The historic cemetery honored its beginnings by celebrating its 160th anniversary with music, walking tours, and history presentations.
People like David Johnson said a visit to the cemetery, where more than 10,000 people are now buried, sounded like a worthwhile experience.
“We saw the ad in the newspaper and we’ve been in Gainesville for like 45 years, and I had never been out to this cemetery,” he said. “So I’ve been interested in genealogy and the history, so I just thought it was something to do.”
Elizabeth Jane Thomas died 160 years ago and was buried in Evergreen Cemetery, located at 401 SE 21st Ave. in Gainesville, just 10 days after her birth in February 1856.
Thomas Holland Fay is the grandson of James T. Thomas, the man who founded Evergreen Cemetery and buried his 10-day-old daughter on its land.
With its flowering trees, community ties, and extensive land the Evergreen Cemetery is known to some as a truly wondrous place.
Fay dedicated a poem to the site, that with its name brought “This Wondrous Place” to life.
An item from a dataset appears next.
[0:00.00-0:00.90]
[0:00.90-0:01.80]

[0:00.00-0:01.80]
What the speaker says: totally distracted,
He spent his childhood in the cemetery and grew up within the same fifty three acres of land that Evergreen is on today. Dr. Fay said the poem wrote itself.
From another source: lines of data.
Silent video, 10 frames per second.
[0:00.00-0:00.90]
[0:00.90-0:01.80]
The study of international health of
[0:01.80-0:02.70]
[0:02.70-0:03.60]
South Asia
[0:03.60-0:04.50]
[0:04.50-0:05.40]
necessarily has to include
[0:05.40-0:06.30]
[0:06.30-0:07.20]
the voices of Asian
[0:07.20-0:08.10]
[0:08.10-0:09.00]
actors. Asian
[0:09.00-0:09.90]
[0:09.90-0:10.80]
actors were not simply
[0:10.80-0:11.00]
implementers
Cultural Affairs Manager Russel Etling said Evergreen Cemetery is a landmark for the community and the whole region of the country.
“Once one gets to know how beautiful it is, how tranquil it is, you really realize it is a wondrous place,” said Etling.
The first burial was in 1856, and since then there have been more than 10,000. Some of the interred include Florida Senator William Augustine Shands and the creator of Gatorade, Dr. James Robert Cade.
“We call it a historic cemetery,” said Dr. Jimi Brown, president and historian of the Evergreen Cemetery Association. “And it would be easy to write that off as merely a product of its age.”
The Evergreen Cemetery Association of Gainesville has spent years preserving the extraordinary landmark, keeping it active and as beautiful as it is.
Among the magnificent memorials and graves is an area known as “Babyland,” which is home to 211 infants with unmarked stones. The cemetery is now replacing the simple cylinders of concrete that anonymously mark a baby’s grave as part of the Babyland Renewal Initiative.
“We would like to have a marker for every single one of those babies so that they are not forgotten anymore than anyone else who has mortuary art adorning their space,” said Dr. Brown.
The cemetery has already renovated 19 stones and is reaching out to the community for donations for the other 146.